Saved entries

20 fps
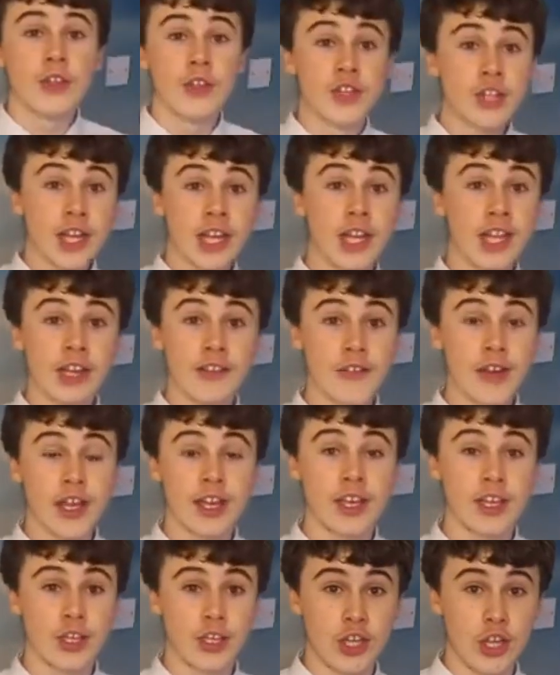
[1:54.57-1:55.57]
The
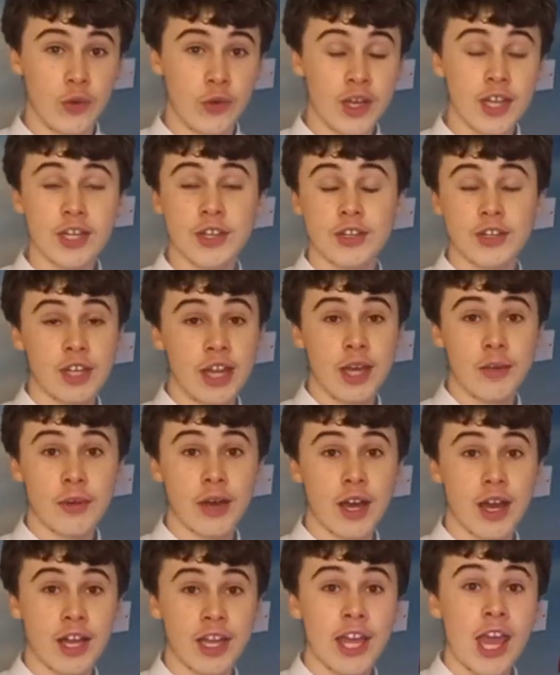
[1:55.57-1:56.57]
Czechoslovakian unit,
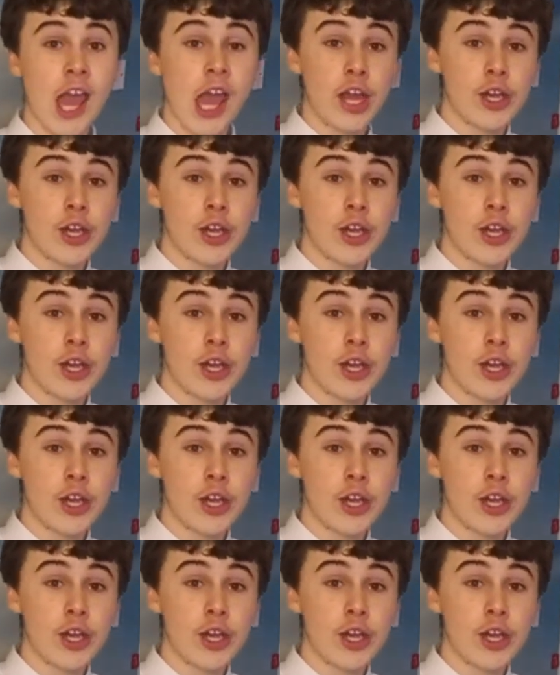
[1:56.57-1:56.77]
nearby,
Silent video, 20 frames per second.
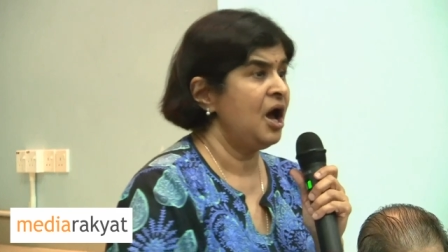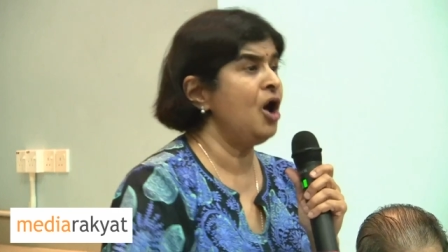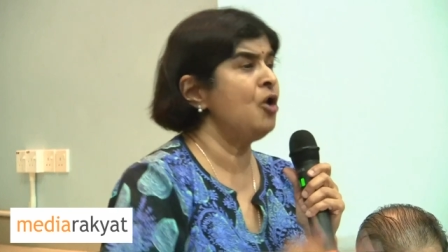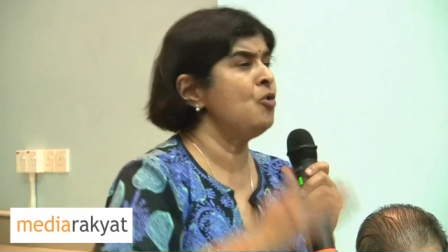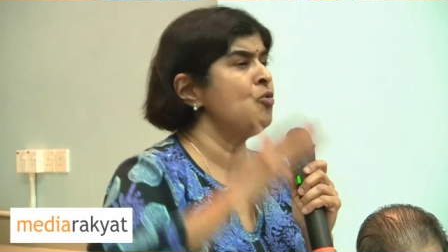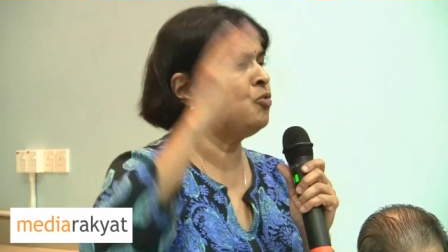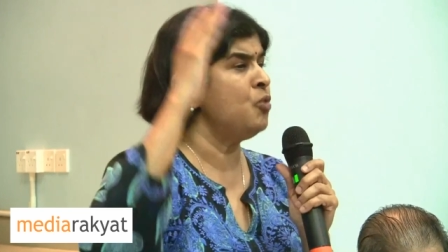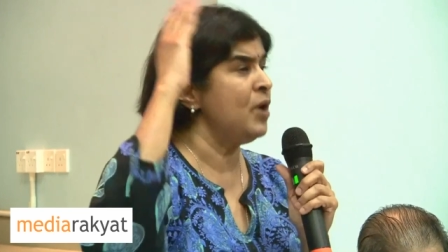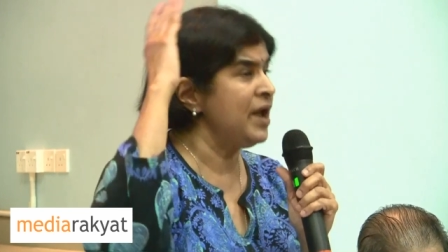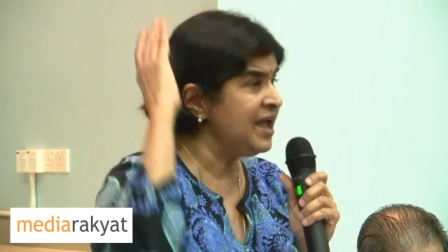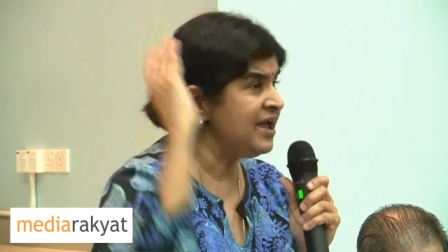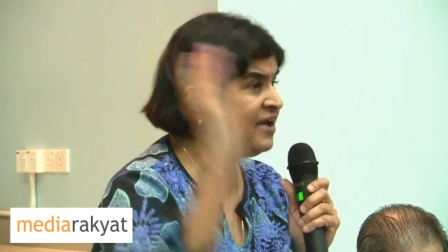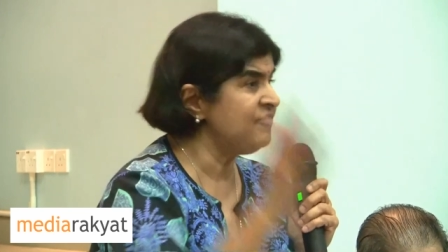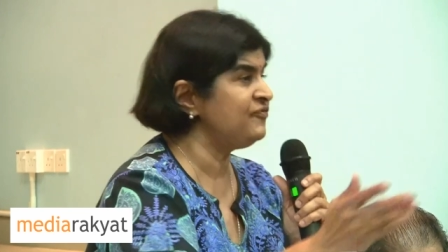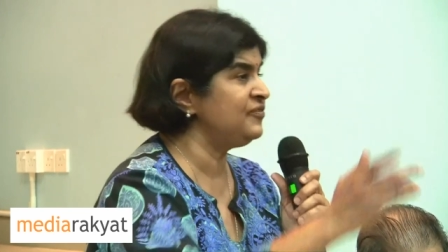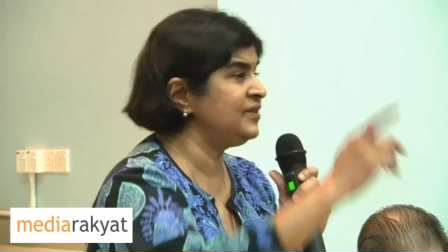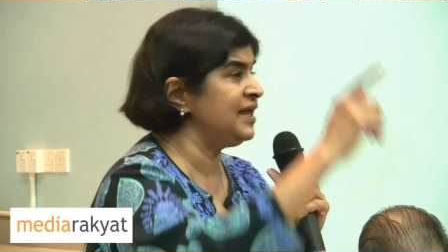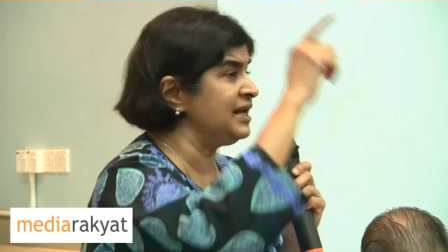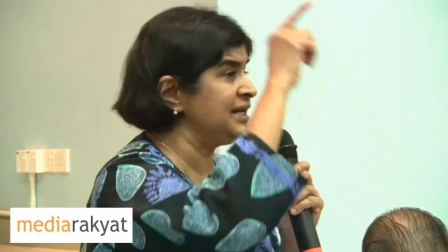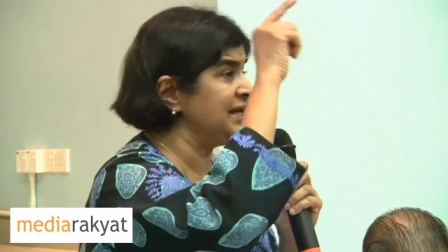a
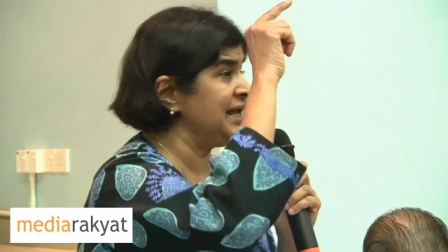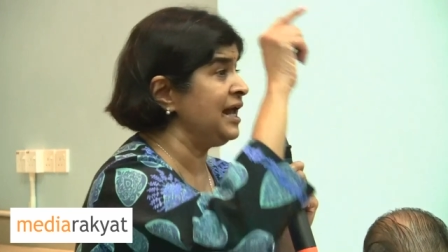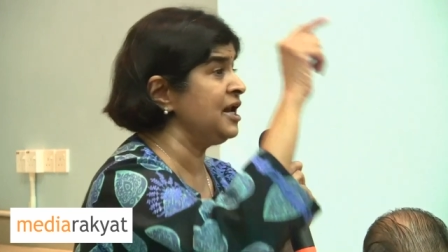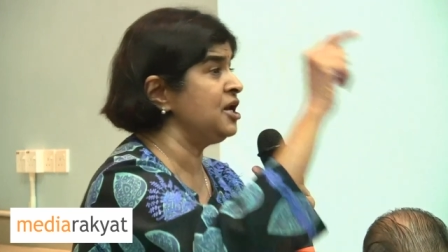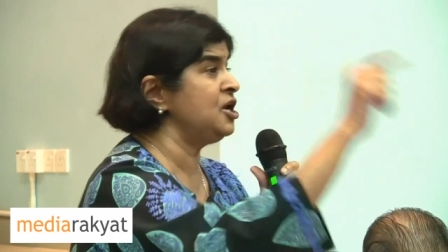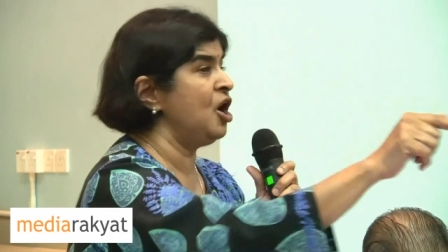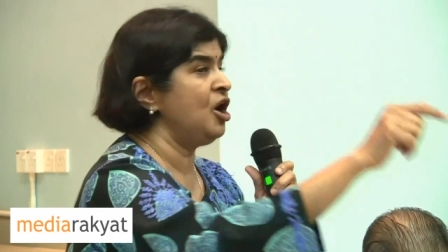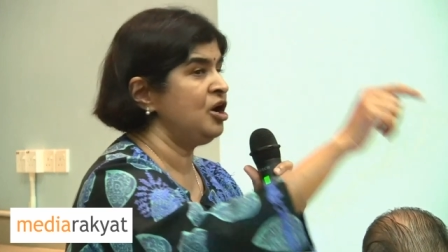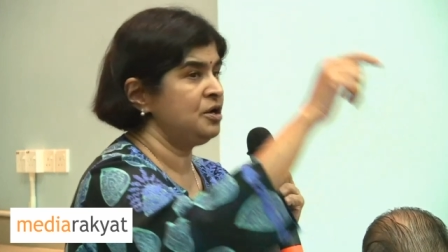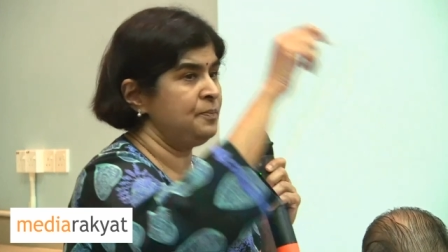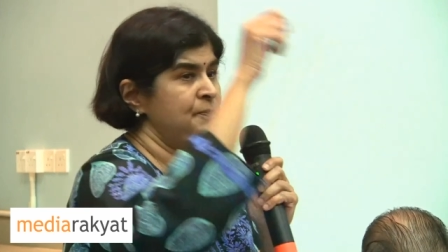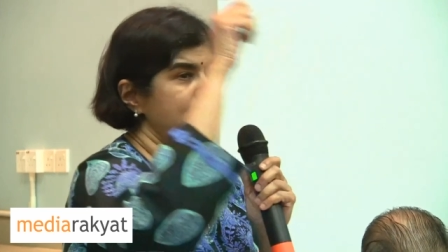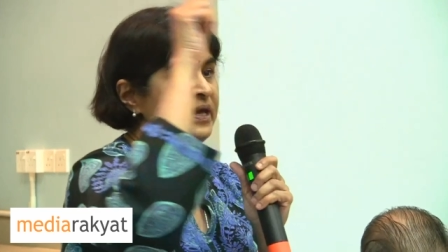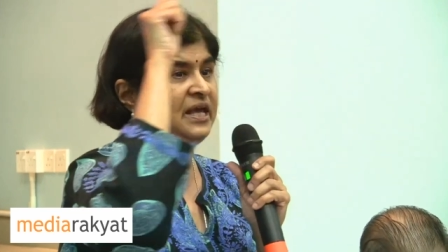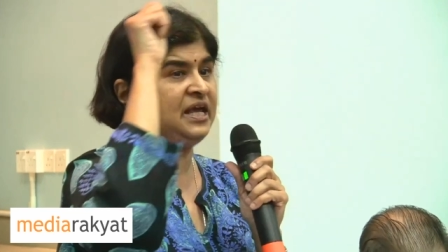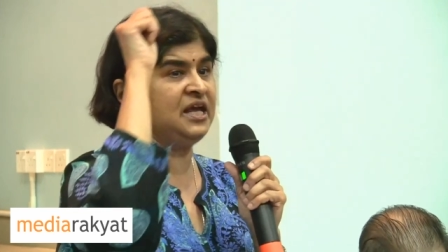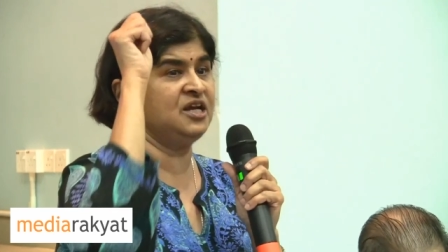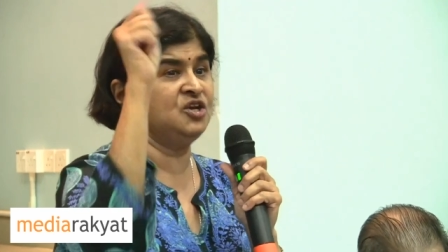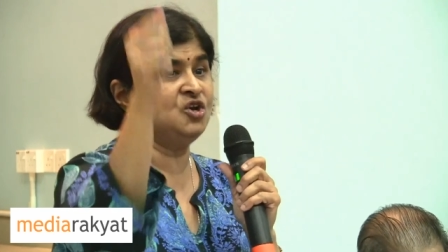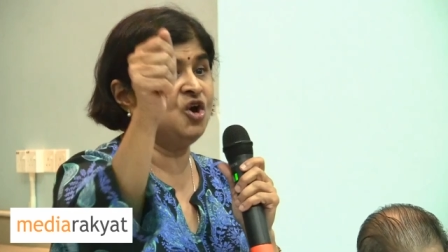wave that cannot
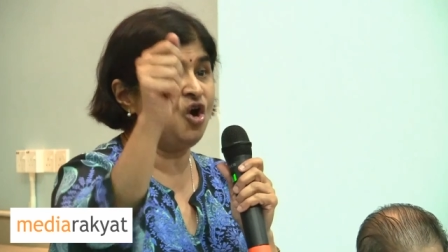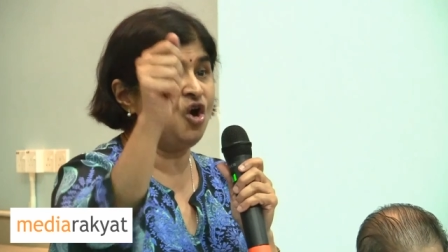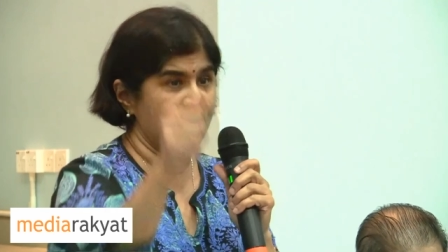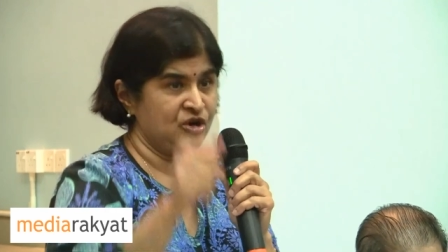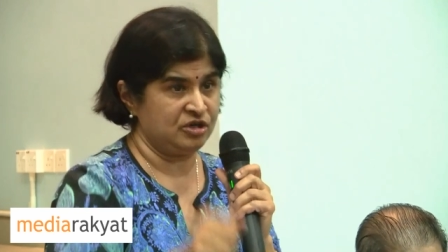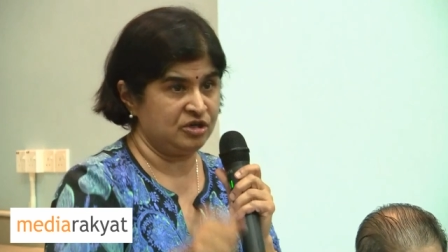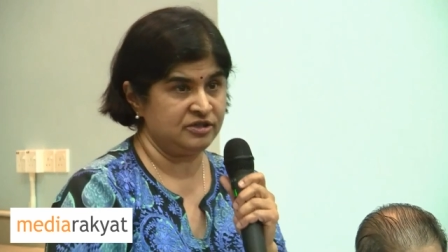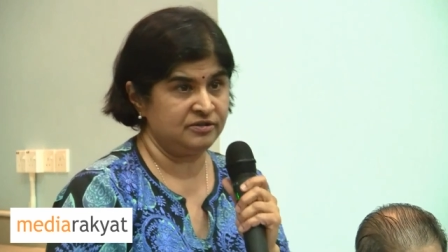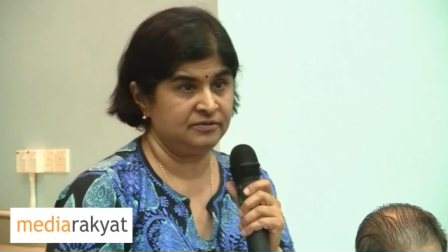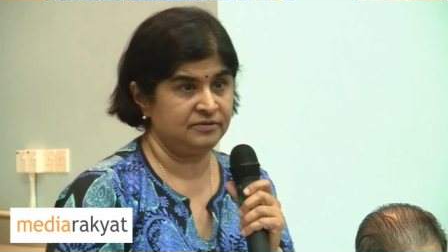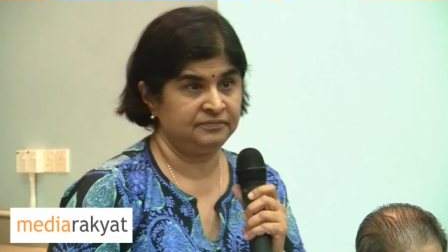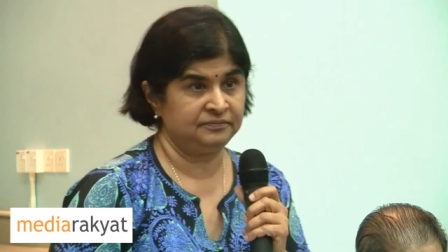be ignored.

Problem: Repeat the data exactly. No pictures should appear.

Problem solution:
20 fps
[1:54.57-1:55.57]
The
[1:55.57-1:56.57]
Czechoslovakian unit,
[1:56.57-1:56.77]
nearby,
Silent video, 20 frames per second.
a
wave that cannot
be ignored.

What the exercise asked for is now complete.